Прошло всего три года, и в 451 г. армориканцы участвовали в битве на Каталаунских полях против гуннов. В отличие от вестготов, которые являлись самостоятельными союзниками римлян, армориканцы выступали в качестве вспомогательных частей (auxiliares) в составе римской армии. Однако названы они вместе с франками, саксами, бургундами и другими племенами, которые не находились под римской властью. Говоря в этой же связи о брионах (олибрионах), историк подчеркивает, что они ранее были римскими воинами, а теперь находились в составе вспомогательных войск. Таким образом, римляне и auxiliares противопоставляются друг другу. Армориканцы наряду с другими племенами Кельтики и Германии названы nationes. Поэтому вполне можно предположить, что к 451 г. армориканцы по отношению к Империи стояли на том же уровне, что «внешние варвары». Их уже явно перестали считать «разбойниками». Отсюда вывод, что они. вероятнее всего, освободились от римской власти. Страх перед грозным вторжением гуннов, о грабежах и убийствах которых они уже знали по своему недавнему опыту, мог склонить их вступить в армию Аэция. С другой стороны, и Аэций перед лицом грозящей опасности должен был забыть свое прежнее отношение к багаудам и признать их достойными воевать с врагами наряду с другими nationes.

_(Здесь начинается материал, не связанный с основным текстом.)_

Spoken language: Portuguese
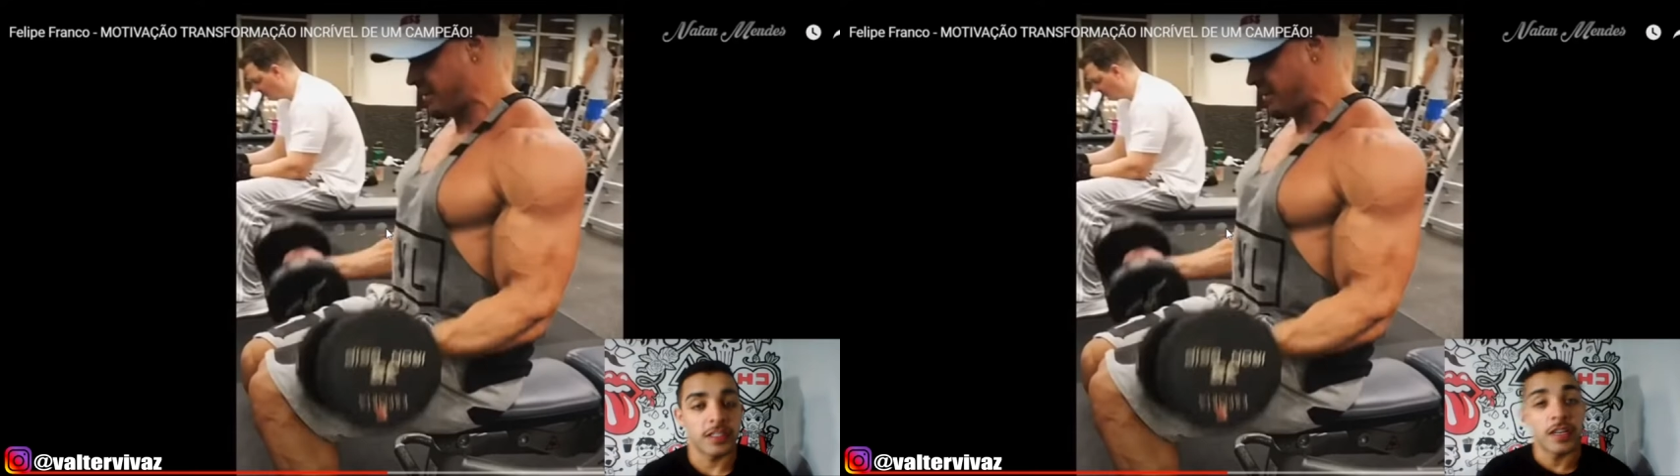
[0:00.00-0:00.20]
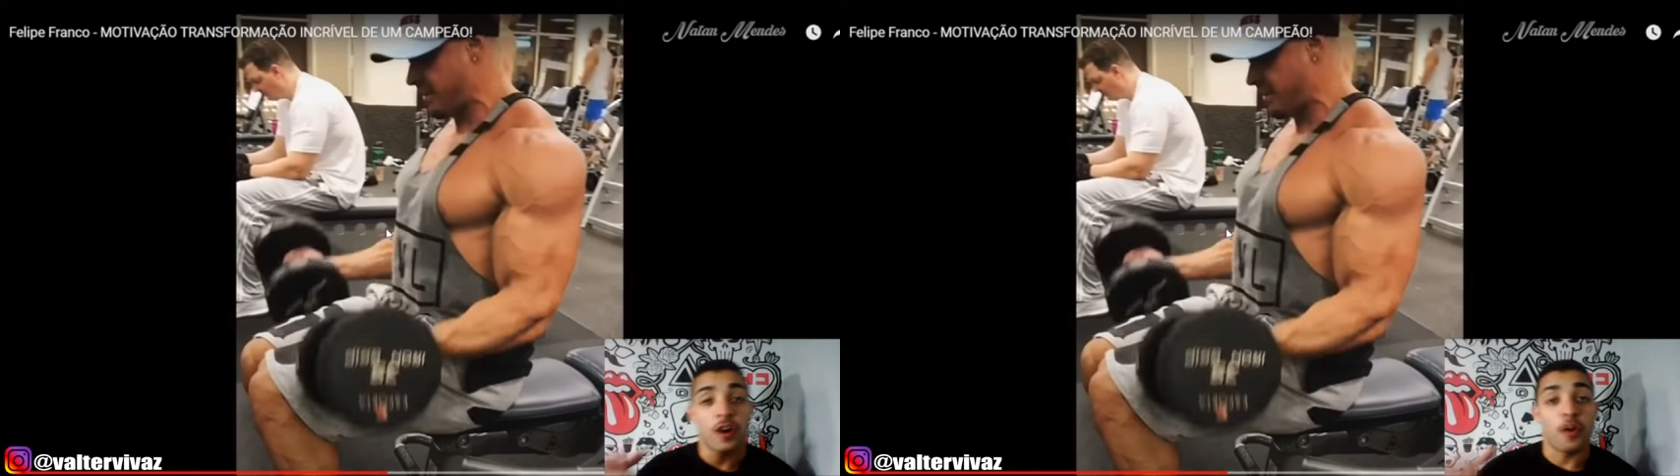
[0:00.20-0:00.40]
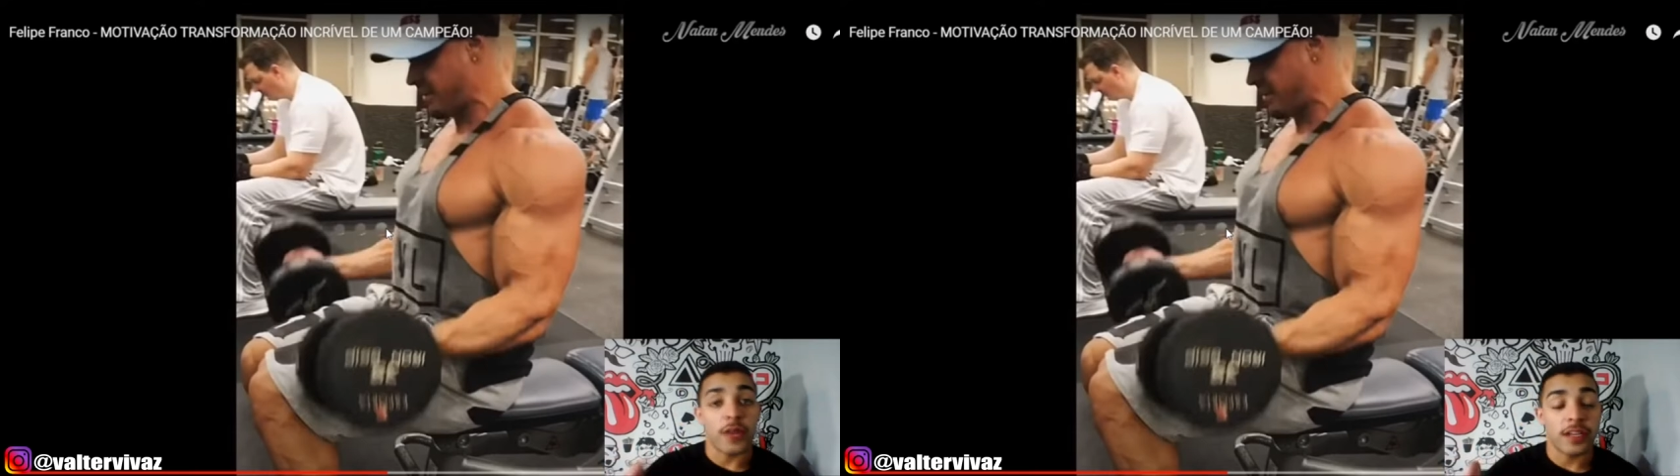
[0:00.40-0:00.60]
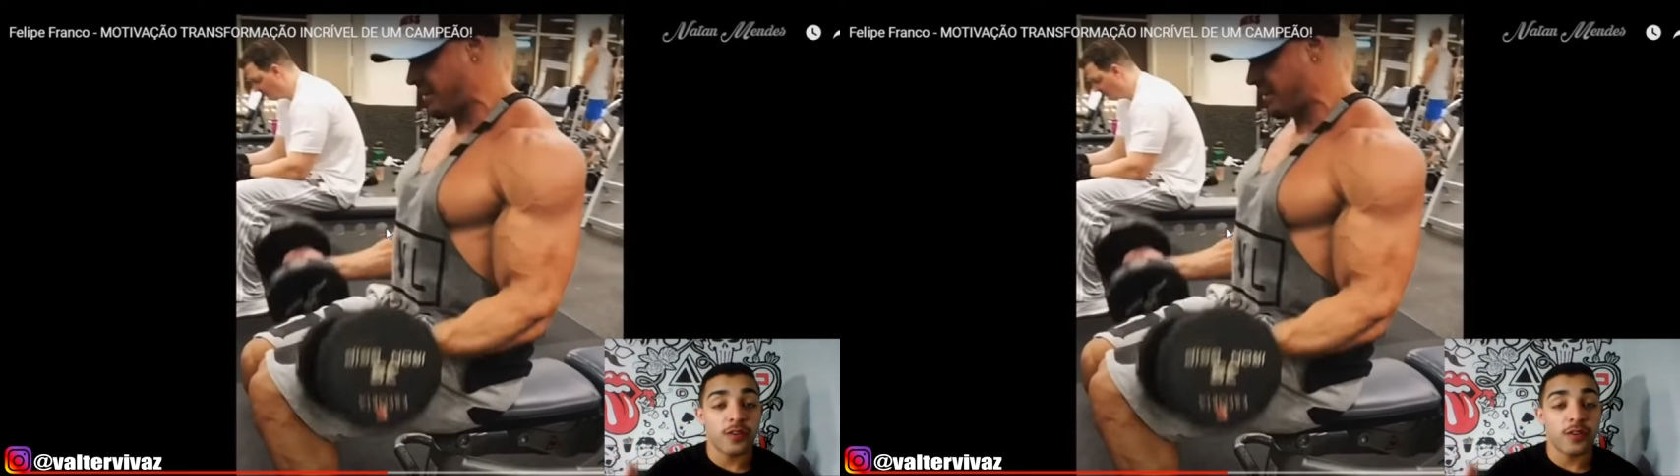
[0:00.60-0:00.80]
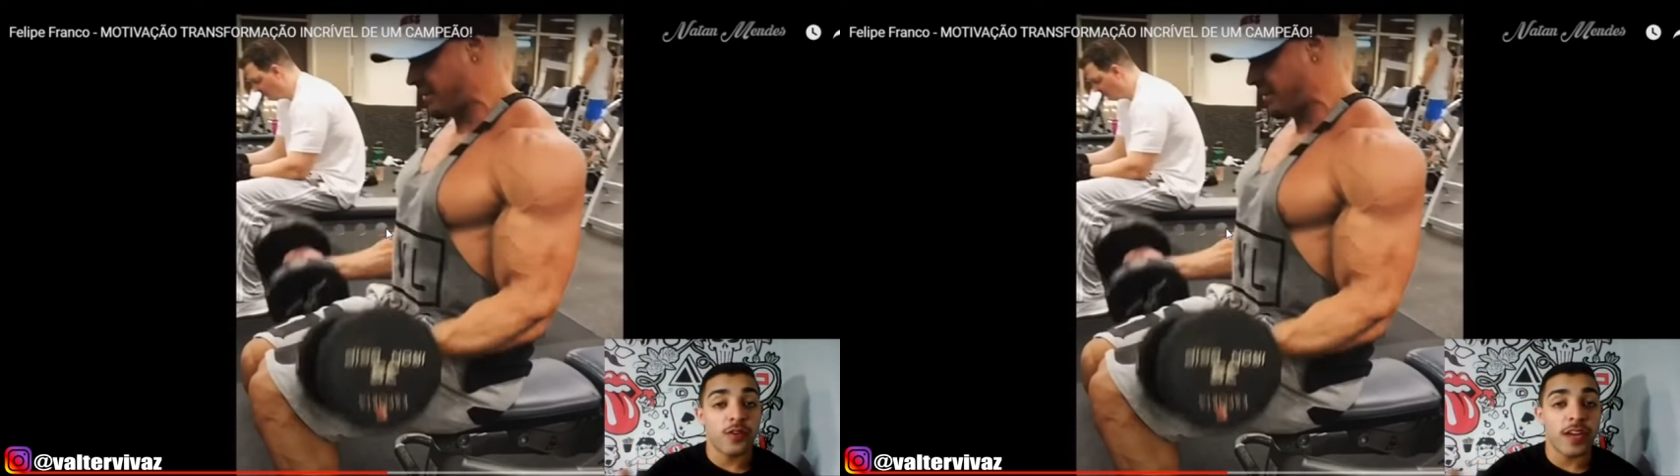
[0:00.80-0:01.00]
Ó, para quem não
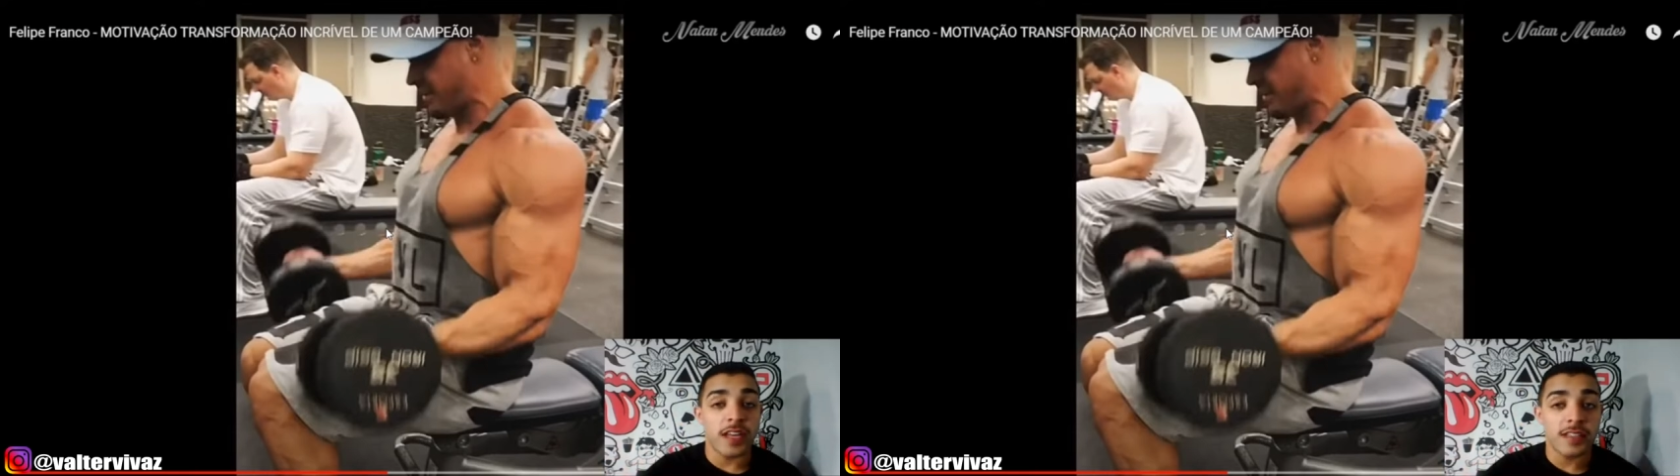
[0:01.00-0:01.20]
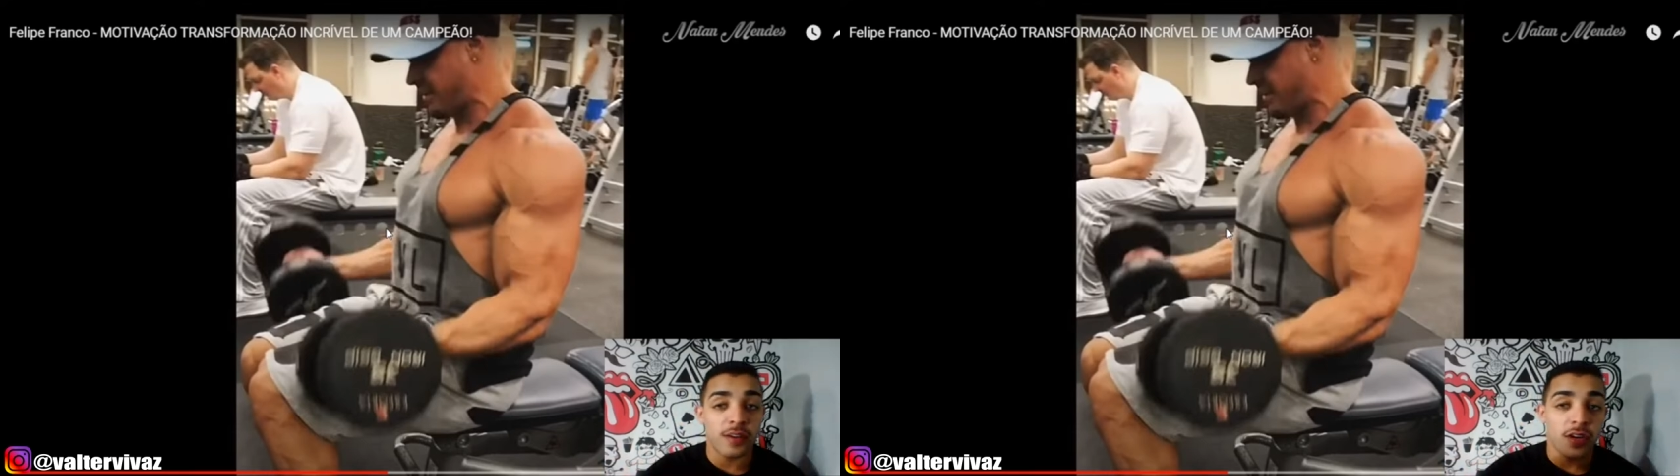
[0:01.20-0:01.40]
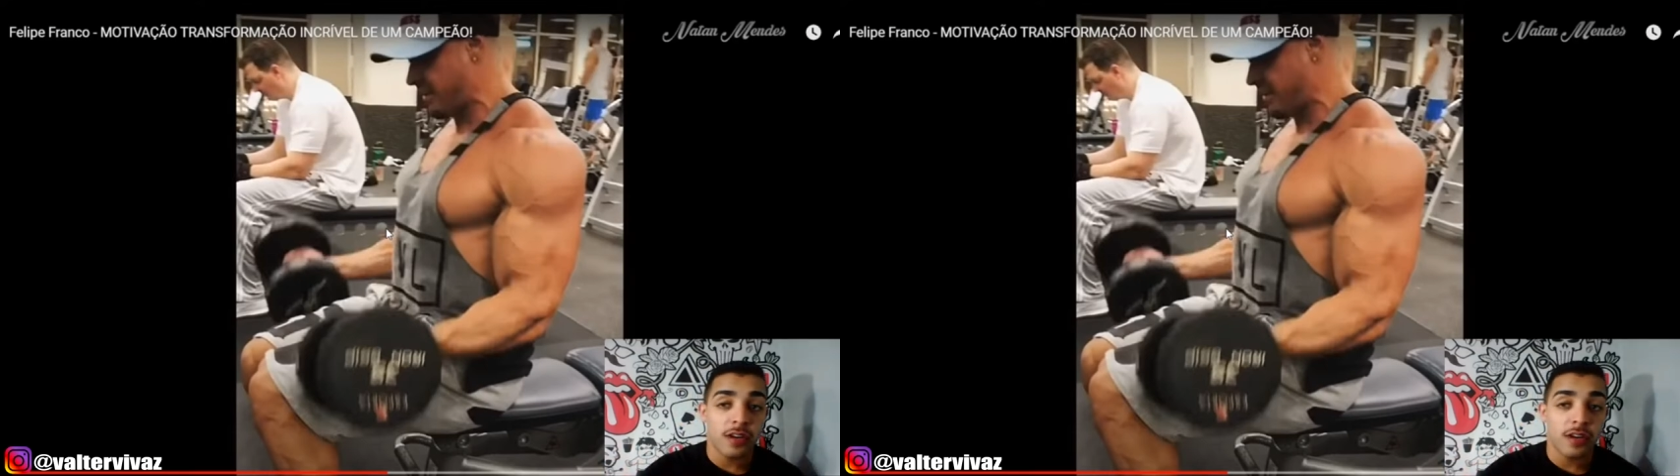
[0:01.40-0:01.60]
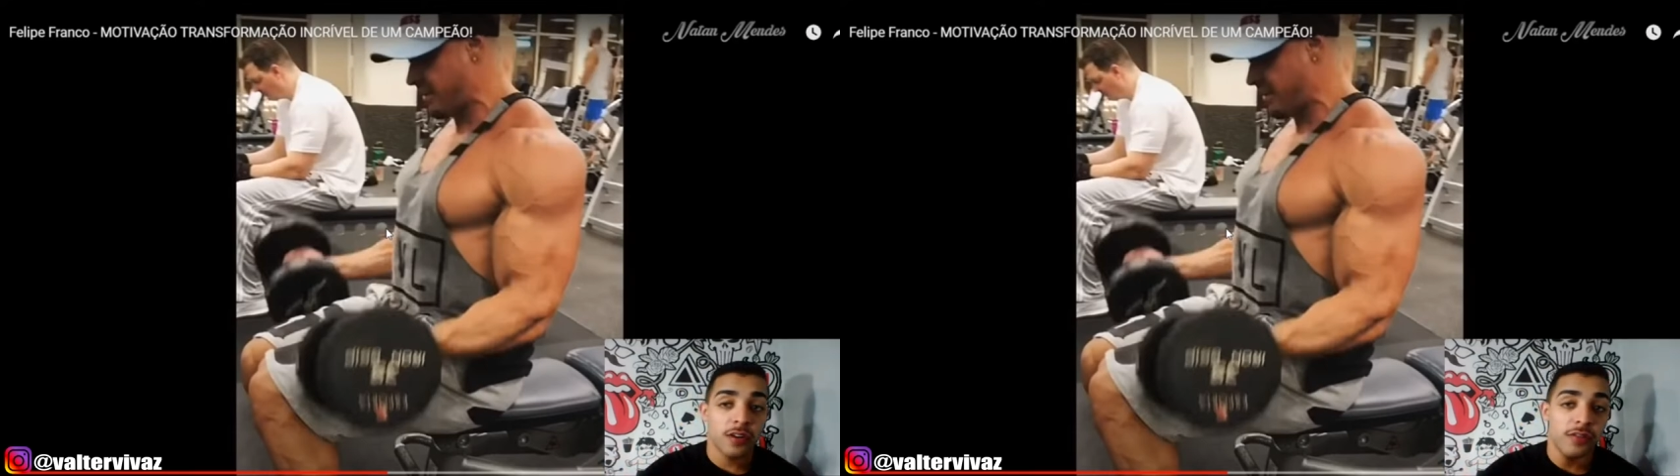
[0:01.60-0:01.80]
conhece, agora ó,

Вероятно, их стали считать такими же федератами, как и варваров. Если это так, то не исключено и заключение договора (foedus), аналогичного другим подобным договорам, в силу которого армориканцы получали официальное право на самоуправление и неуплату налогов, а они, в свою очередь, официально признавали верховную власть императора и обязанность воевать по его приказу. Впрочем, это — лишь гипотеза, основанная не на фактах, а на логическом рассуждении. Когда же в 80-х гг. того же V в. франкский король Хлодвиг завоевал последние римские владения в Северной Галлии, Арморика практически осталась вне сферы его действий. Последнему римскому правителю этой области Сиагрию она уже совершенно ясно не подчинялась. По-видимому, перед лицом гораздо более грозной опасности западное правительство решило оставить эту беспокойную область, как несколько десятилетий ранее сделало с Британией.

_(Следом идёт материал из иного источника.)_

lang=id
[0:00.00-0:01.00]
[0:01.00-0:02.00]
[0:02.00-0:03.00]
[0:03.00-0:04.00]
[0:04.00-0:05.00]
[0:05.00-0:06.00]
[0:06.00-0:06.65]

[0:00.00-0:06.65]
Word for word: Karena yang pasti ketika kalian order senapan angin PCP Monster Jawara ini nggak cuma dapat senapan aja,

Как говорилось в самом начале, освобождение Арморики было результатом движения багаудов. Хронист ясно связывает с багаудами и Тибаттона и Евдоксия.

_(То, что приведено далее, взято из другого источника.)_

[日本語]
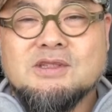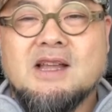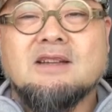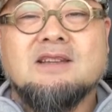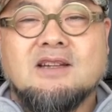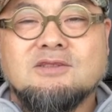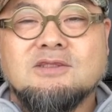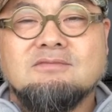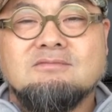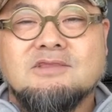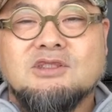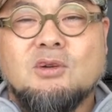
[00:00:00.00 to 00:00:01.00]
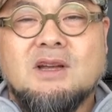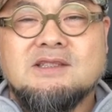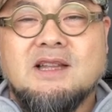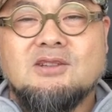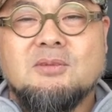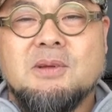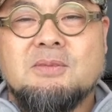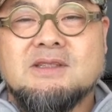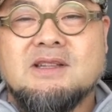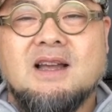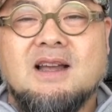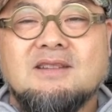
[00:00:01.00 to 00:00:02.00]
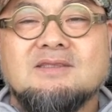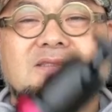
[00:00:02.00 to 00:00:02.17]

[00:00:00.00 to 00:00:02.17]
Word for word: 三脚紹介したいと思いますが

В том, что багауды принадлежали к низшему слою населения свободного населения — humiliores, нет никакого сомнения (даже если к ним могли по тем или иным причинам примыкать представители высшего слоя)[19]
. Латинские авторы называют багаудов rustici, rusticani, agrestes, т. е. крестьянами. Во время выступления Тибаттона за ними пошло и значительное количество рабов (servitia). Надо подчеркнуть, что никакой связи с варварами движение багаудов не имело. Ни в Галлии, ни в Испании, где в 441 г. тоже появляются багауды, они не действовали на территории, занятой варварами (вестготами, бургундами, свевами, франками). Более того, варварские войска или самостоятельно, или в рядах римской армии активно использовались для подавления действий багаудов[20]. Это ясно говорит о том, что багаудское движение являлось чисто внутренним феноменом. Конечно, оно проявилось в результате резкого ослабления римской власти, в том числе и в ходе варварских вторжений, но непосредственно с этими вторжениями оно связано не было. Частота повторяющихся восстаний в первой половине V в. ясно говорит о существовании не просто недовольства произволом римских властей (особенно судей) и тяжестью налогов или страха перед варварами, но широкой базы багаудского движения. Территориальный ареал этого движения показывает связь этой базы с наличием сильного кельтского элемента. Уже одно настойчивое использование названия «багауды» подтверждает эту связь. Резкое ослабление римской государственной машины в первой половине V в. имело своим результатом «снятие», хотя, может быть, и неполное, покрова романизации и выдвижение на первый план кельтского субстрата[21]. Едва ли в повторных выступлениях багаудов надо видеть чисто национальное движение. Но существование этой составляющей представляется весьма вероятным. Видимо, национальные и социальные мотивы в этом движении были соединены воедино.